• WORK INSTRUCTION: For each line below that includes the string "second", show the whole line.

• Saved entries:
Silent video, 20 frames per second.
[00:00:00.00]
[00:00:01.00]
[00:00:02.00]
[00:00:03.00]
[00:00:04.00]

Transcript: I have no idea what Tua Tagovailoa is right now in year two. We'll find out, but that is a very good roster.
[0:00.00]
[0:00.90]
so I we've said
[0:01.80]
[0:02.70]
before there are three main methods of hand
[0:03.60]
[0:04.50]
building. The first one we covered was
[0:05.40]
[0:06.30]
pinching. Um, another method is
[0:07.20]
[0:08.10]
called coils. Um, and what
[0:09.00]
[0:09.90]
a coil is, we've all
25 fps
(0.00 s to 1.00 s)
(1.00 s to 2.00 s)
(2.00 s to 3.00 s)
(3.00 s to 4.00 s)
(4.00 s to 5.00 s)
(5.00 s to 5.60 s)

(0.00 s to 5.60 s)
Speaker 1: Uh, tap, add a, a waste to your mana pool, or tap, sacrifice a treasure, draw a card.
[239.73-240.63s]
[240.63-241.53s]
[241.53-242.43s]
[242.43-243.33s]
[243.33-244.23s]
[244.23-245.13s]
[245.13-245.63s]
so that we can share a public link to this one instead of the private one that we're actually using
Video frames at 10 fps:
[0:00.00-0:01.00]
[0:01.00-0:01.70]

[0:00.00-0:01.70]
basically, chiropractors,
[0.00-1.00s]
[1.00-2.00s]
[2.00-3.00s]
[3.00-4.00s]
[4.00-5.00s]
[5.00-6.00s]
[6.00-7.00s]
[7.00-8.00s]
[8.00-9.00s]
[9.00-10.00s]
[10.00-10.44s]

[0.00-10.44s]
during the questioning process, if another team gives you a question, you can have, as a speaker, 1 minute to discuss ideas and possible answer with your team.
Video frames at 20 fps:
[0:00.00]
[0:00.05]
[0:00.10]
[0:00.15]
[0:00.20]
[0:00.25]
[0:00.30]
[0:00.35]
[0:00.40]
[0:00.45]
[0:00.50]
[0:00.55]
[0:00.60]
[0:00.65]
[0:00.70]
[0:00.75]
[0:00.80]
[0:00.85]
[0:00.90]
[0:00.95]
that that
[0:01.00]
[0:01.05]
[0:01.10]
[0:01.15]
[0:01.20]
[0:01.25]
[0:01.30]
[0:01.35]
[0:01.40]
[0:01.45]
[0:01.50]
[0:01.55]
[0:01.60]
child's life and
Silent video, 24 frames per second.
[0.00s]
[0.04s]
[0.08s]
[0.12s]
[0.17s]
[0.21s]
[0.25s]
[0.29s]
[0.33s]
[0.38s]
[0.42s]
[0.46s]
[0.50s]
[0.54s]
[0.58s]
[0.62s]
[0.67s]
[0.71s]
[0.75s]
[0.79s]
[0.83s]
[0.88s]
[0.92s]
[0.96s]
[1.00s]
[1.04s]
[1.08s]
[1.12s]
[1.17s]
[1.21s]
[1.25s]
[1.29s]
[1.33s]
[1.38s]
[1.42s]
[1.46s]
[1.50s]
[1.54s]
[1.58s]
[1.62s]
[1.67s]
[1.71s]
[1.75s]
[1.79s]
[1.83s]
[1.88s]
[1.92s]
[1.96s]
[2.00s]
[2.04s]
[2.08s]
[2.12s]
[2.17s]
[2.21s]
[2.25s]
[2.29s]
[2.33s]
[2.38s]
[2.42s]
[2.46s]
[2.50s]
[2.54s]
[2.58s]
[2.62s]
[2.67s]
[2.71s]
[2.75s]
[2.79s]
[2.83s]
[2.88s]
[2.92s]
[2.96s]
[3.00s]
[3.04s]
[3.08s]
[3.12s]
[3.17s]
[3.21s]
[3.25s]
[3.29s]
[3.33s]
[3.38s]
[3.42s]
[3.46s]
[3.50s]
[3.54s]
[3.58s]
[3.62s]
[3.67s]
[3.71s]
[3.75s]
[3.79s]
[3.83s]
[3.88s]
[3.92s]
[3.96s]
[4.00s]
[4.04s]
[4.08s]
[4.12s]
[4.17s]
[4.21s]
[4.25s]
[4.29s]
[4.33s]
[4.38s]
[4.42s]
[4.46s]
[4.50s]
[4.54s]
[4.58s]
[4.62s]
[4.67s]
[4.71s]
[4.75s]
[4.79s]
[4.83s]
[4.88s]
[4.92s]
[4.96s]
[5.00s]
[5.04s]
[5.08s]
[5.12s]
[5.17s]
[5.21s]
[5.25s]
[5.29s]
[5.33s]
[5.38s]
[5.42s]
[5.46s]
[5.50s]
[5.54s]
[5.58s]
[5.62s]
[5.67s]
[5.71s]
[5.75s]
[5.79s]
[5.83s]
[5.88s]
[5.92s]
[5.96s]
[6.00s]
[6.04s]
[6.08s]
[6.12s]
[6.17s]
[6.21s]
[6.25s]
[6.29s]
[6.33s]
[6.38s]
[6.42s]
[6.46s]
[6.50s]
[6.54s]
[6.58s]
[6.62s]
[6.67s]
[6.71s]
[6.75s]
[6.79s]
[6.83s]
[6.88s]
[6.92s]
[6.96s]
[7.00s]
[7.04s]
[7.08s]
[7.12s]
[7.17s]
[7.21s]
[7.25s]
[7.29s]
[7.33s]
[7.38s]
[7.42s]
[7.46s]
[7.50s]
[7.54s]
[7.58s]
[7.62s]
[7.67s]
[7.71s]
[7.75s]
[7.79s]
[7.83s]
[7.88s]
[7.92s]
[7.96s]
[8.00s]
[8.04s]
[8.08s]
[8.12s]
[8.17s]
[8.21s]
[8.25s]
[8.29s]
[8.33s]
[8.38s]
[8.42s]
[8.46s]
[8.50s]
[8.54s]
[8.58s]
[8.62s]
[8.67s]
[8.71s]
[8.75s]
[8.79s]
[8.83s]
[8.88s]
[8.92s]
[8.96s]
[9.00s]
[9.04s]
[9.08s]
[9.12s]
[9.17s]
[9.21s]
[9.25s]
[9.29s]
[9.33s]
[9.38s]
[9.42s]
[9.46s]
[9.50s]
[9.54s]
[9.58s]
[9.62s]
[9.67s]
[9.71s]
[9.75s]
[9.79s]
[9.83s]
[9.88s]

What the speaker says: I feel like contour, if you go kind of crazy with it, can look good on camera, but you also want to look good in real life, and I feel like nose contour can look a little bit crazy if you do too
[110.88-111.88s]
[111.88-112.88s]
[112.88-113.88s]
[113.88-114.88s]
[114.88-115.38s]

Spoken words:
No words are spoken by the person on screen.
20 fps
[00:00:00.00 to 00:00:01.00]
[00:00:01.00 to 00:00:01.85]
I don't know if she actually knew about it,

• EXERCISE SOLUTION:
Silent video, 20 frames per second.
Silent video, 24 frames per second.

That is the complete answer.